- Fasiq Poster
- Genre: Romantic Tragedy Family
- Written by: Huma Hina Nafees
- Directed by: Saleem Ghanchi
- Starring: Sehar Khan; Adeel Chaudhry; Haroon Shahid; Sukaina Khan;
- Country of origin: Pakistan
- Original language: Urdu
- No. of episodes: 106

Production
- Producers: Abdullah Kadwani Asad Qureshi
- Running time: 35-40 minutes
- Production company: 7th Sky Entertainment

Original release
- Network: Geo Entertainment
- Release: 23 November 2021 – 9 March 2022

= Fasiq (TV series) =

Pakistani television series

Fasiq ( فاسق) is a 2021 Pakistani television series, directed by Saleem Ghanchi and written by Huma Hina Nafees.
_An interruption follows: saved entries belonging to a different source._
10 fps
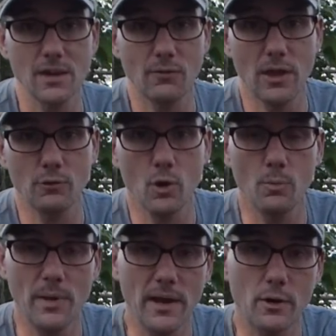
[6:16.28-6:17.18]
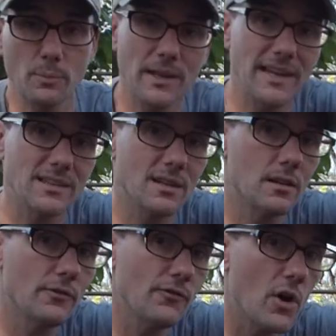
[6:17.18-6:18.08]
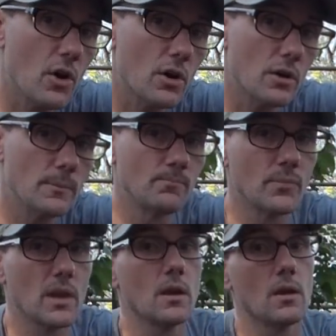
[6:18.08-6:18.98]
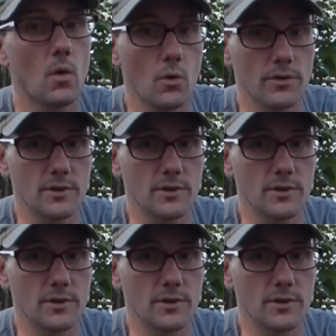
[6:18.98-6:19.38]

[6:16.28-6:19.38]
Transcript: if they grow better planted in the fall or the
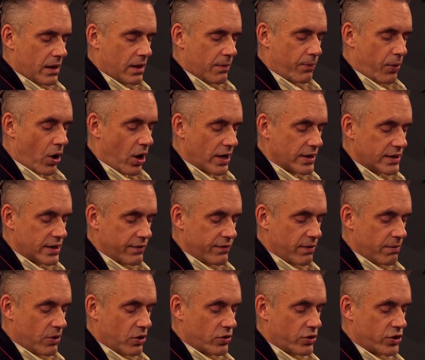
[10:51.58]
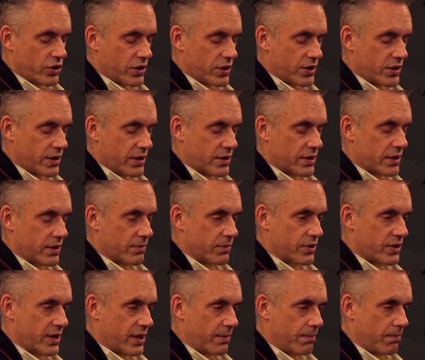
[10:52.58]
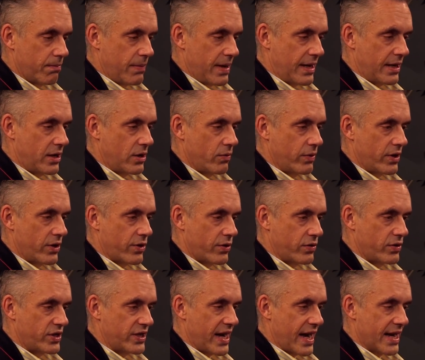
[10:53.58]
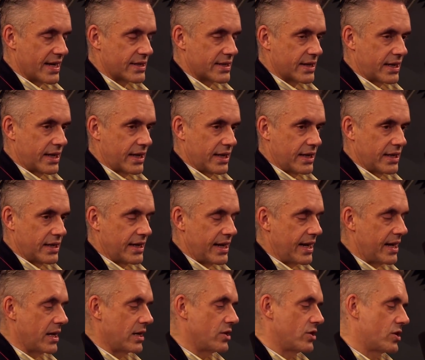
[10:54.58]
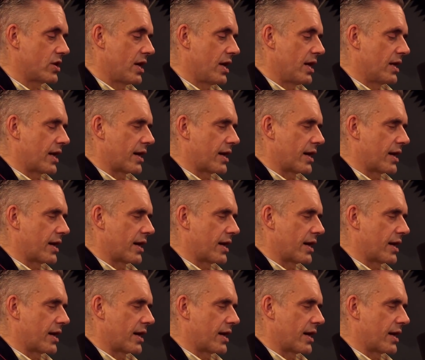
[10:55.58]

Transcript: the positive emotion systems that make you enthusiastic and engaged.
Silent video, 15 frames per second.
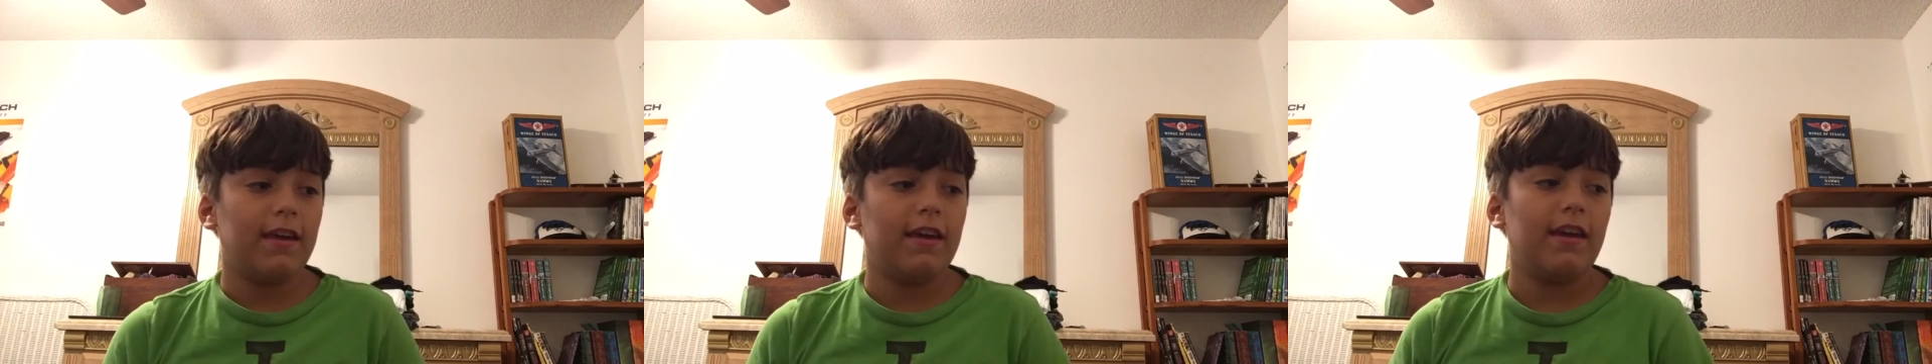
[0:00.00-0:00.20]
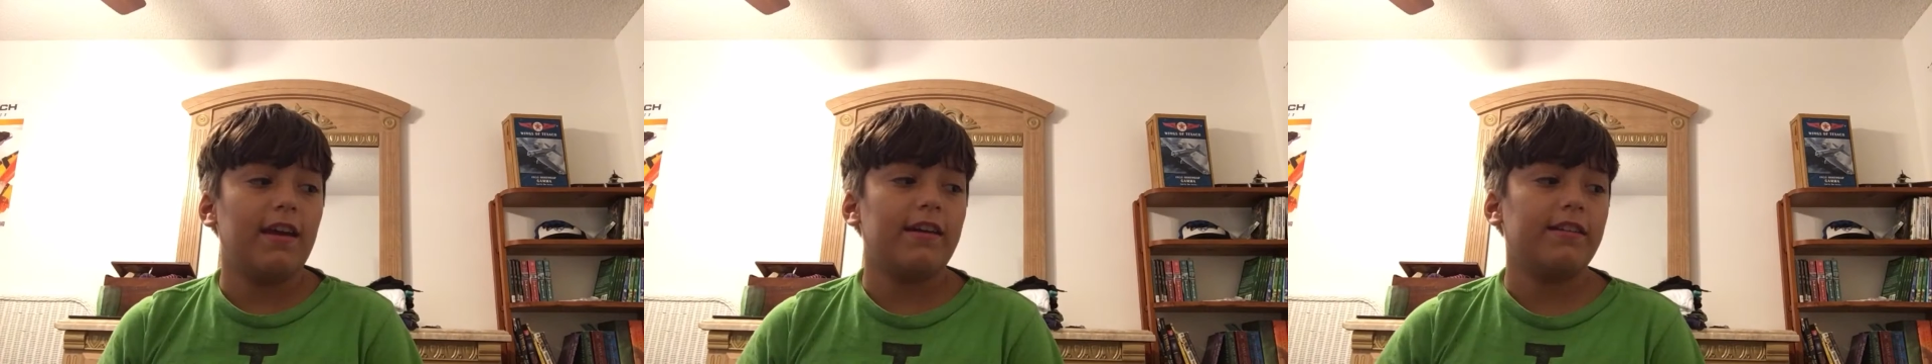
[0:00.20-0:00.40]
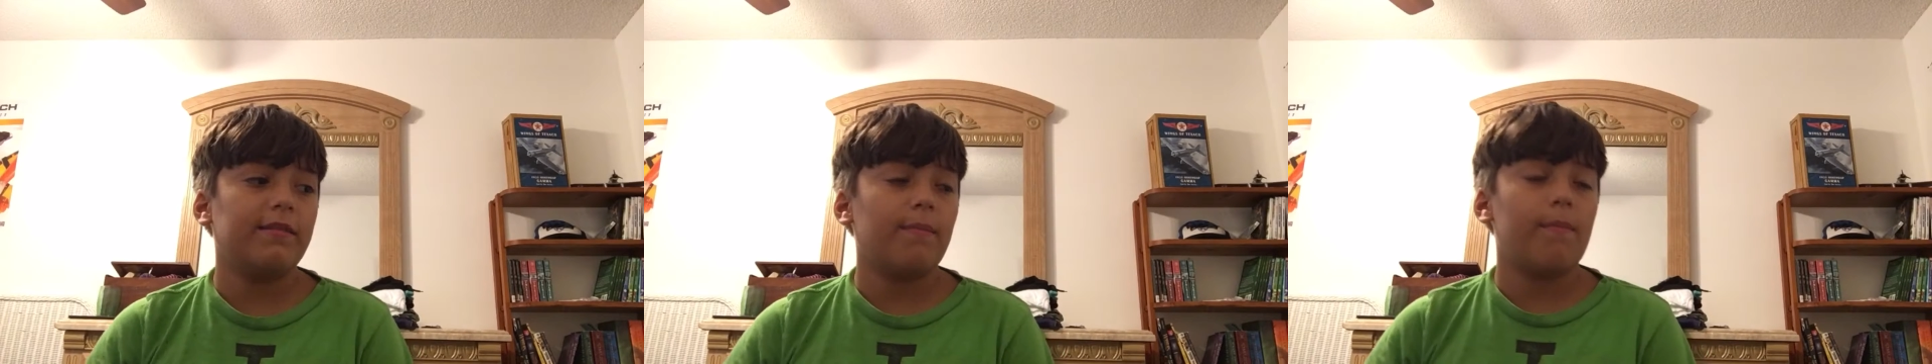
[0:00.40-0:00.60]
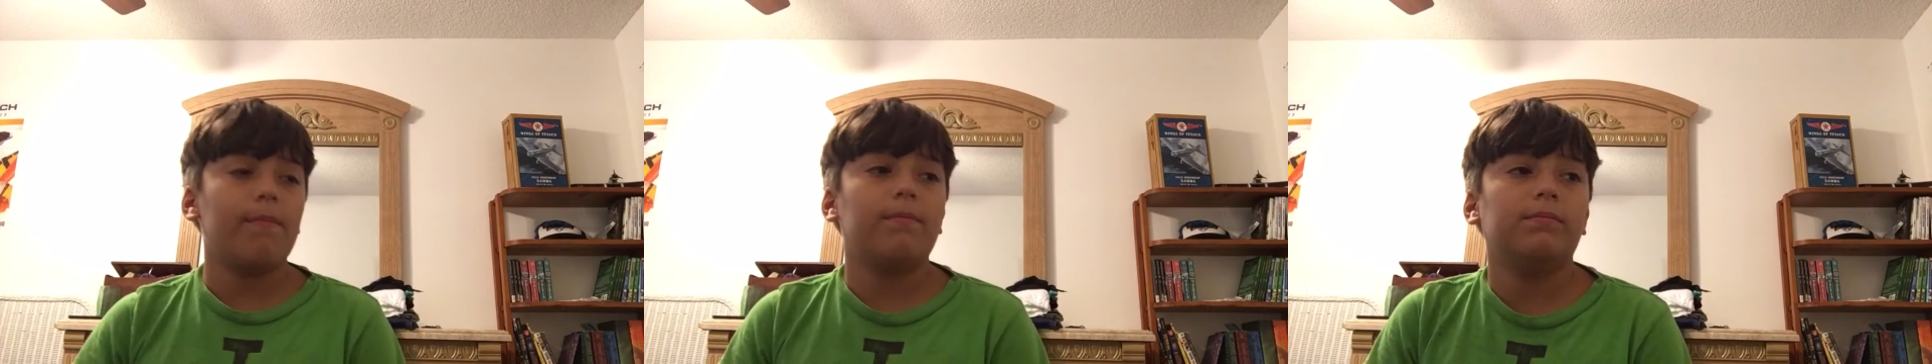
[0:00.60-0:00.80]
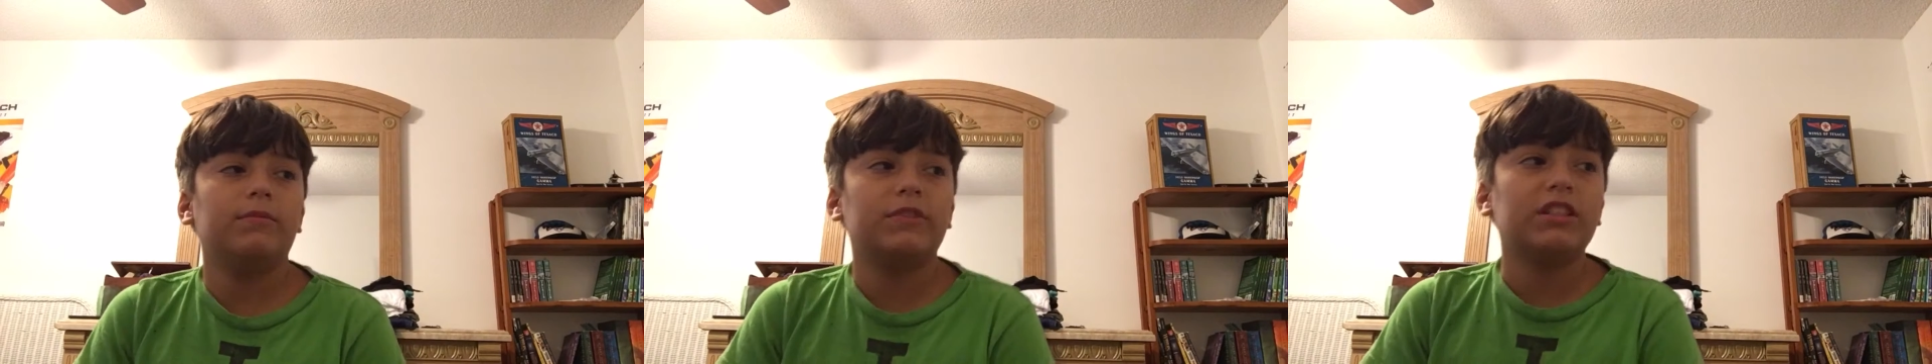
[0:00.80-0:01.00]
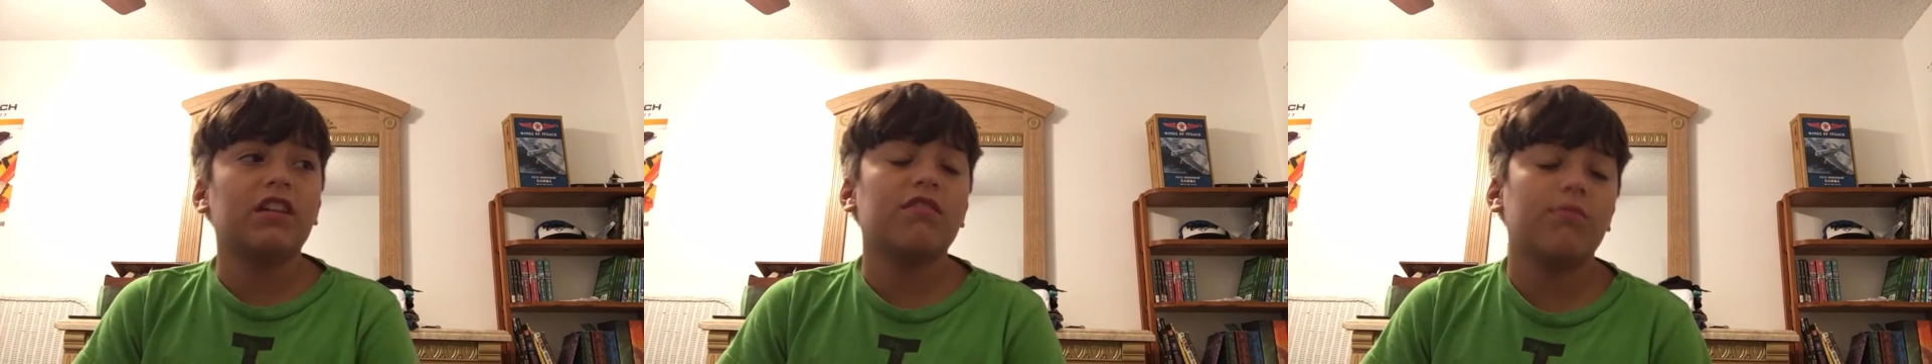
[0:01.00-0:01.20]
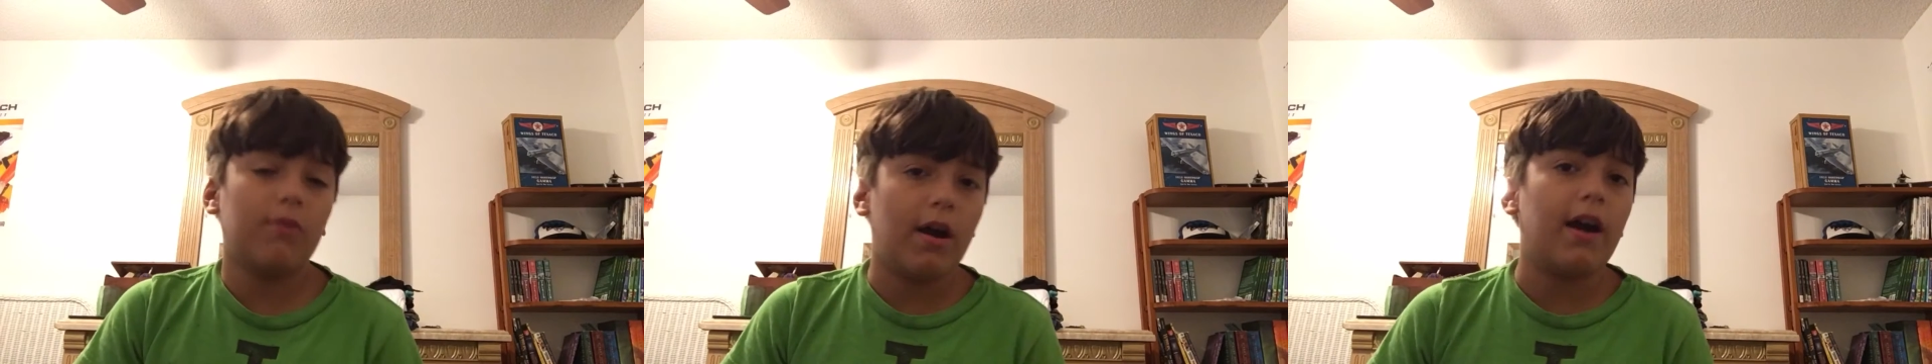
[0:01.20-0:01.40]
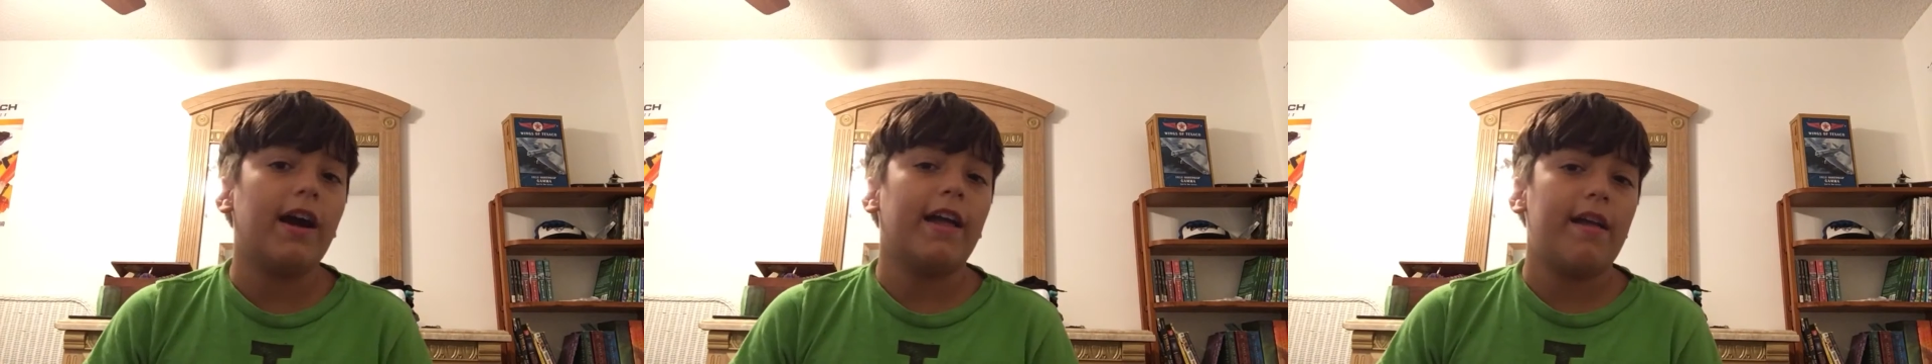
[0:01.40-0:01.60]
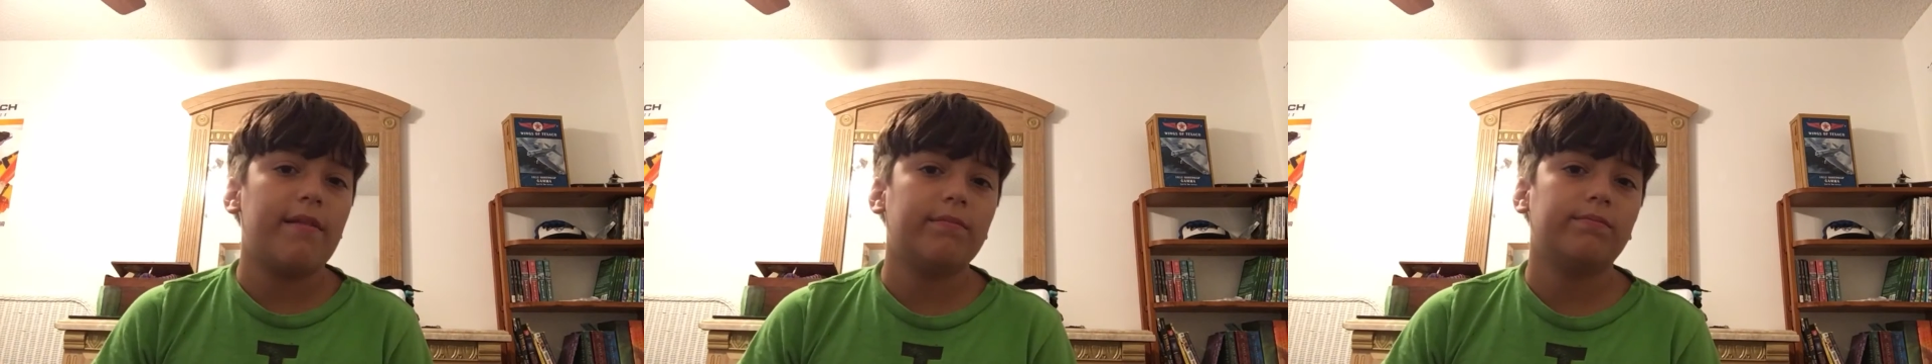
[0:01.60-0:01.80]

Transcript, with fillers: And that's why.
It is produced by Abdullah Kadwani and Asad Qureshi under their banner 7th Sky Entertainment. It premiered on 23 November 2021 on Geo TV. It stars Sehar Khan, Adeel Chaudhry, Haroon Shahid, and Sukaina Khan in the leading roles.

==Cast==
===Main cast===
- Sehar Khan as Fatima (Mutahir's 1st wife, later married Umair)
- Adeel Chaudhry as Mutahir
- Haroon Shahid as Umair
- Sukaina Khan as Aneeqa (Mutahir's 2nd wife)

===Recurring cast===
- Mohsin Gilani as Mansoor (Umair's father)
- Tariq Jamil as Shafeeq (Fatima's father)
- Hira Tareen as Sawera (Mutahir's 3rd wife)
- Azra Mohyeddin as Nasreen (Umair's mother)
- Sabiha Hashmi as Amna (Sawera's mother)
- Beena Chaudhary as Saima (Mutahir's mother)
- Sadaf Aashan as Sultana (Anika's mother)

==Release==
The teasers of the serial were aired on 18 November 2021, prior to its television premiere. On 18 November 2021, it was revealed to air from 23 November. The show is being aired from Monday to Sunday at 9:00 PM PST.